What needs to be done
In the data below, one line contains "[0:01.00-0:01.20]" and a later one contains "Lip reading: Sangiovese must consist". Print both, with every line between them, exactly and alone.

[Dataset extract]

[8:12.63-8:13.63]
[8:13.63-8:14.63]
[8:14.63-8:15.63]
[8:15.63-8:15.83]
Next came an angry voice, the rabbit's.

[/Dataset extract]
[Dataset extract]

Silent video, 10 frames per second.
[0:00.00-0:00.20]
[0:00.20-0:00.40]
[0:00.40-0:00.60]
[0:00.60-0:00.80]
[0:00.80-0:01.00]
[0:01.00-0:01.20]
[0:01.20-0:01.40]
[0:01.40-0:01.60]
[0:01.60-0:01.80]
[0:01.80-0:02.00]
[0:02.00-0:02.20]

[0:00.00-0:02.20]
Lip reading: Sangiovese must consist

[/Dataset extract]
[Dataset extract]

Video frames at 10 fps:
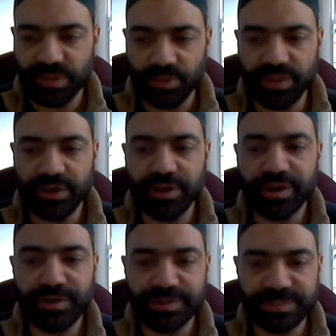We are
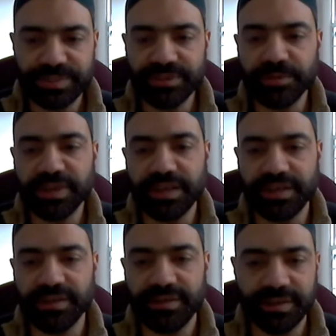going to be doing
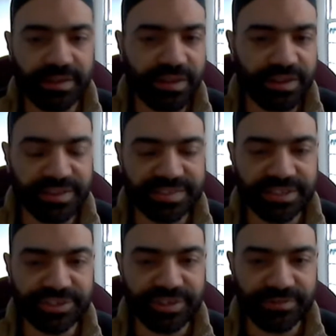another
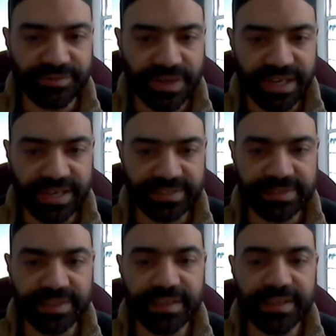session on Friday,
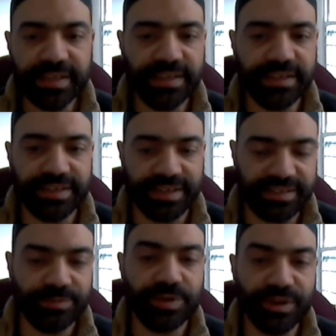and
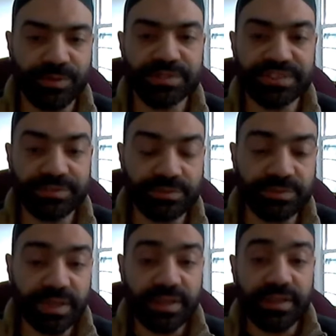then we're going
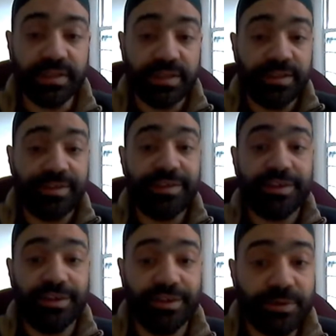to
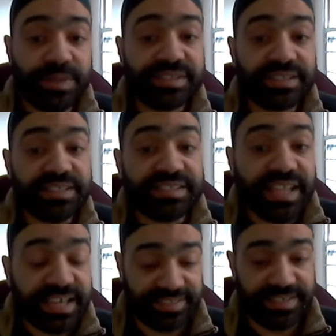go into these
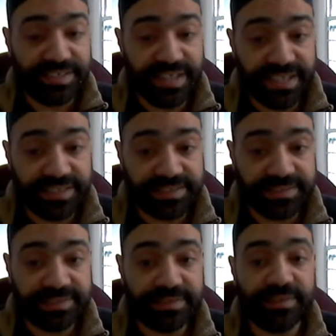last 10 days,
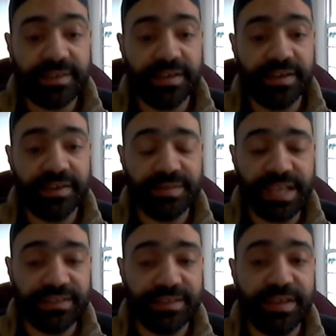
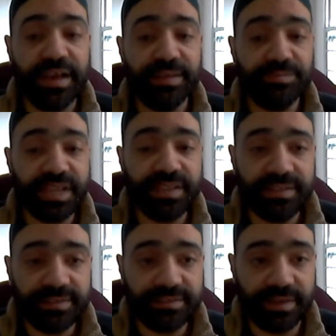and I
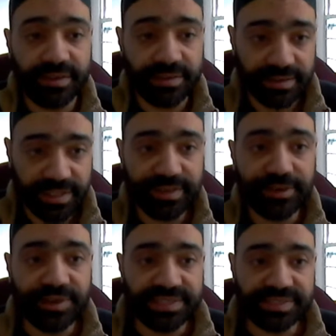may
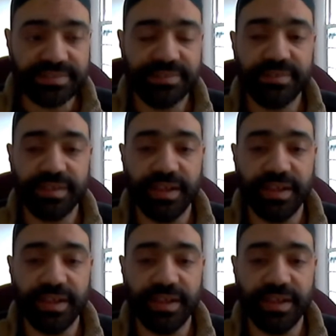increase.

[/Dataset extract]

Response below
[0:01.00-0:01.20]
[0:01.20-0:01.40]
[0:01.40-0:01.60]
[0:01.60-0:01.80]
[0:01.80-0:02.00]
[0:02.00-0:02.20]

[0:00.00-0:02.20]
Lip reading: Sangiovese must consist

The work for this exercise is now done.